Available data
--- START ---

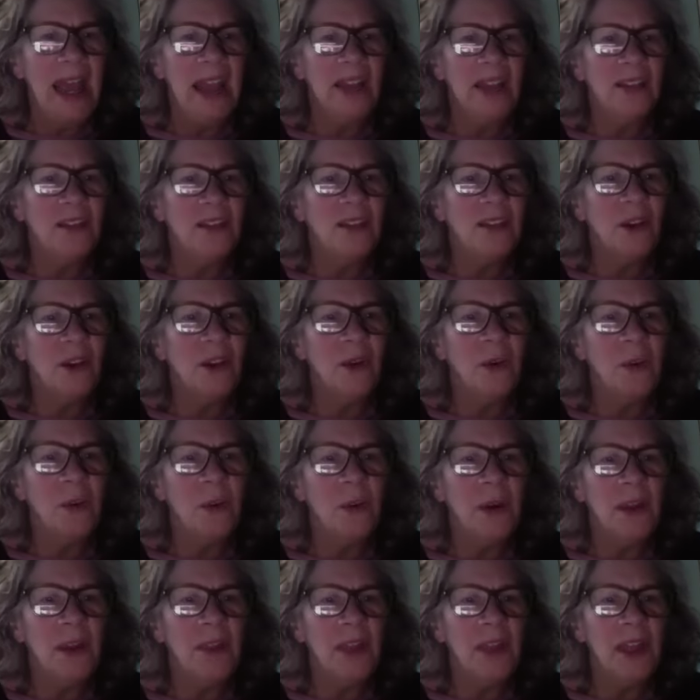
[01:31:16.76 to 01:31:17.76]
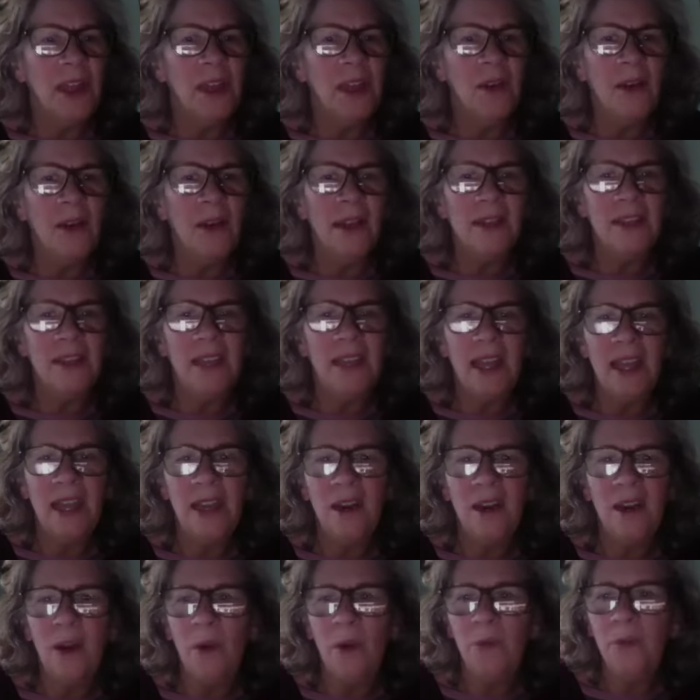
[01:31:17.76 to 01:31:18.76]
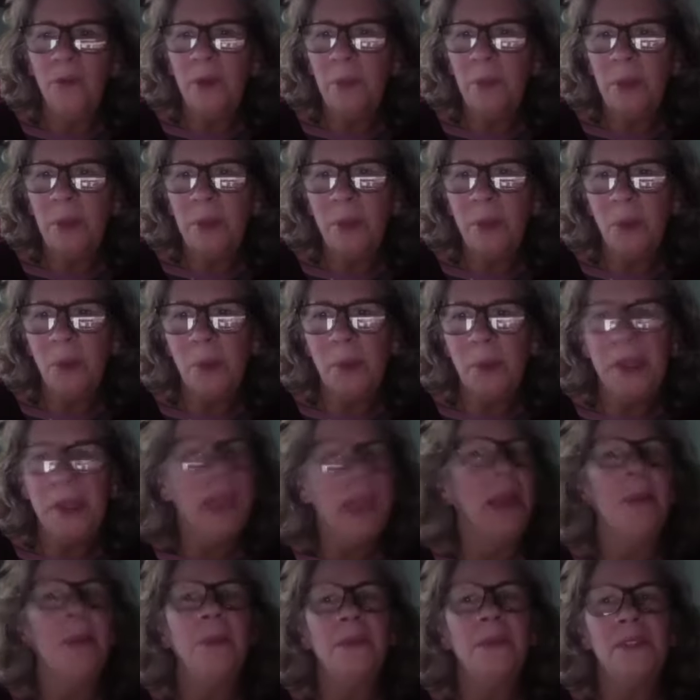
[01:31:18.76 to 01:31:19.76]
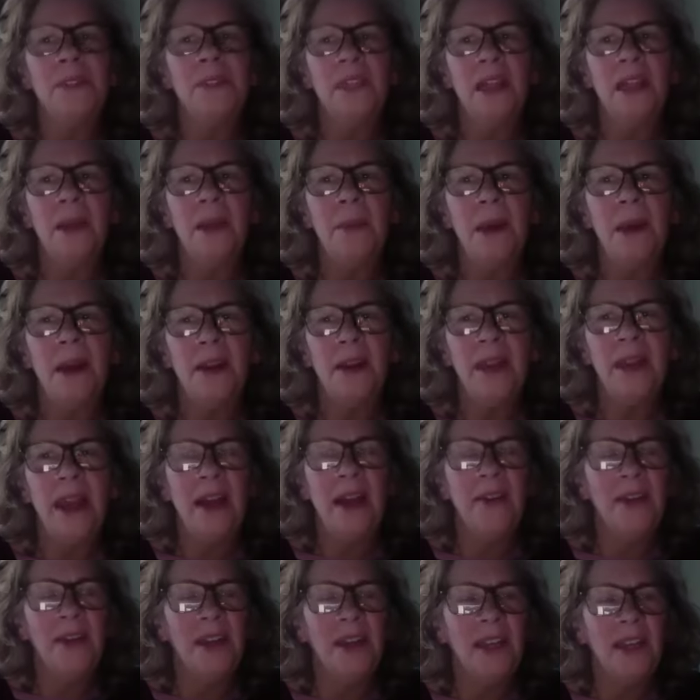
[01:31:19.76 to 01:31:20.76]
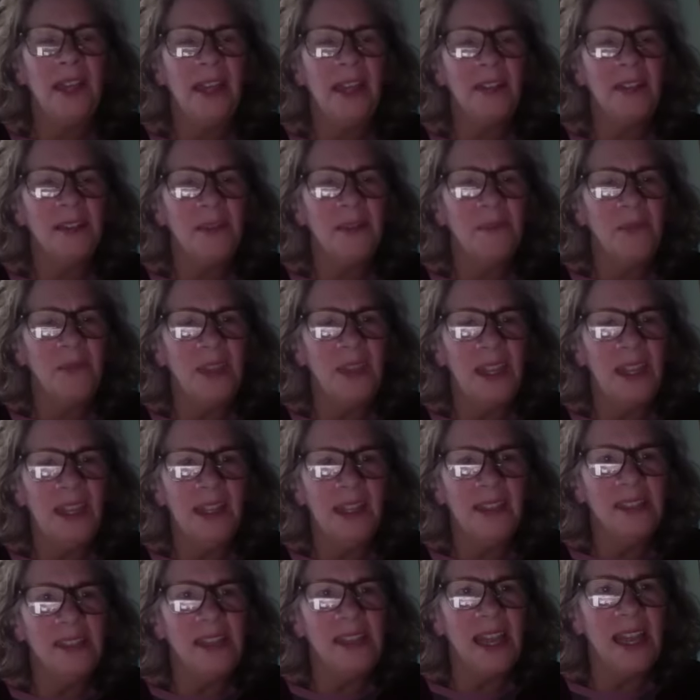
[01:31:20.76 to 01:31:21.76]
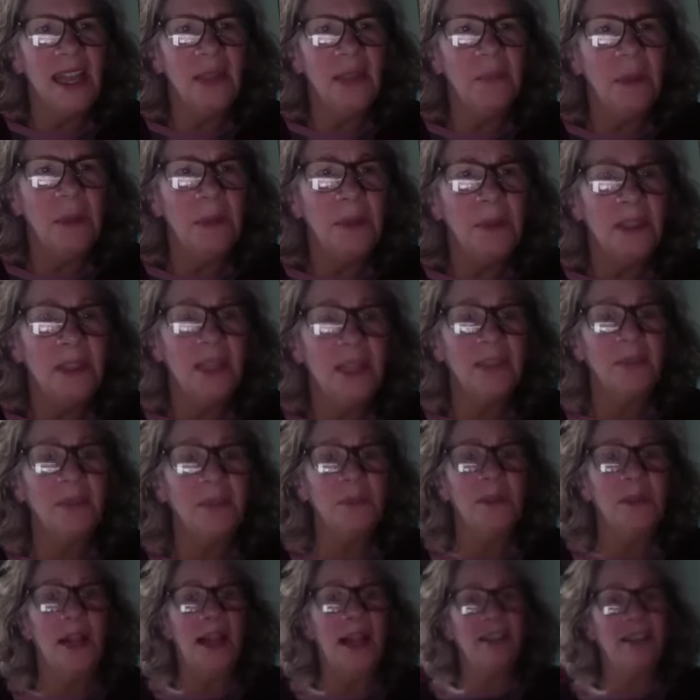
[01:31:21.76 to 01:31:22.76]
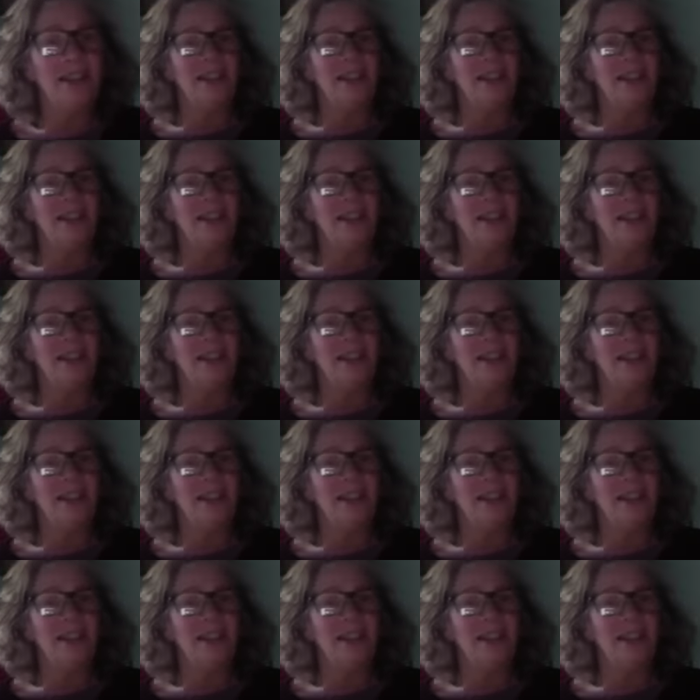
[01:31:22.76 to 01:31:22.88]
And so we want to thank you guys again, and hopefully people will be able to come on down and get some things and maybe take some classes.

--- END ---

Work task
A faithful, complete copy of the records above is required, one that contains no pictures.

Exercise response
[01:31:16.76 to 01:31:17.76]
[01:31:17.76 to 01:31:18.76]
[01:31:18.76 to 01:31:19.76]
[01:31:19.76 to 01:31:20.76]
[01:31:20.76 to 01:31:21.76]
[01:31:21.76 to 01:31:22.76]
[01:31:22.76 to 01:31:22.88]
And so we want to thank you guys again, and hopefully people will be able to come on down and get some things and maybe take some classes.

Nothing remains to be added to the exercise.